_Try it_
Copy each line of the data below exactly, leaving out pictures.

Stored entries

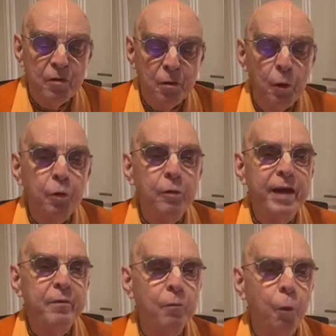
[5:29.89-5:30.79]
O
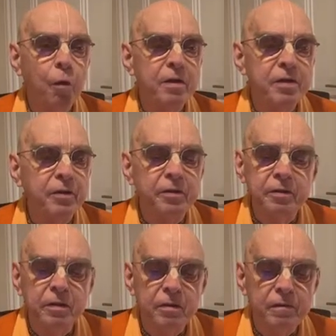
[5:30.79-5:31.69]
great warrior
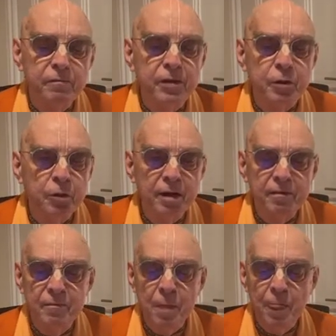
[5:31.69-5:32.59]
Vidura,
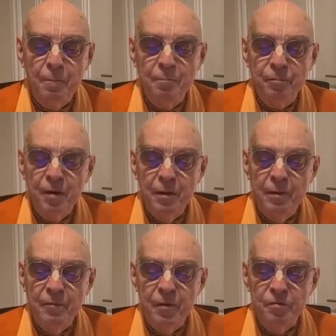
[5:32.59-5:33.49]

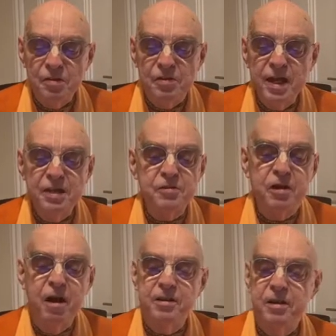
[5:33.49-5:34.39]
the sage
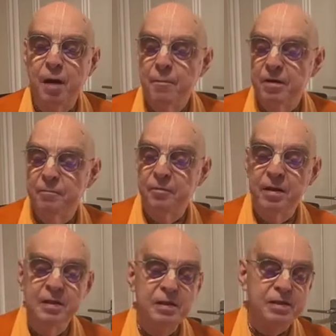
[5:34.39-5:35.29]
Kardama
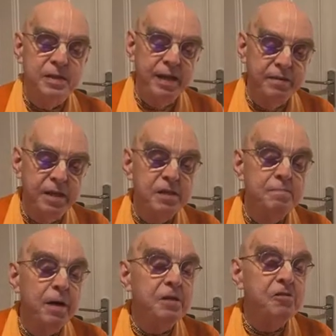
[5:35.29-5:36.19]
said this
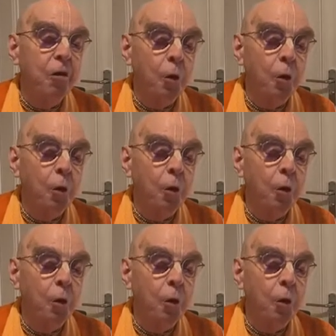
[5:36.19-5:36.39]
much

_Response for this exercise_
[5:29.89-5:30.79]
O
[5:30.79-5:31.69]
great warrior
[5:31.69-5:32.59]
Vidura,
[5:32.59-5:33.49]

[5:33.49-5:34.39]
the sage
[5:34.39-5:35.29]
Kardama
[5:35.29-5:36.19]
said this
[5:36.19-5:36.39]
much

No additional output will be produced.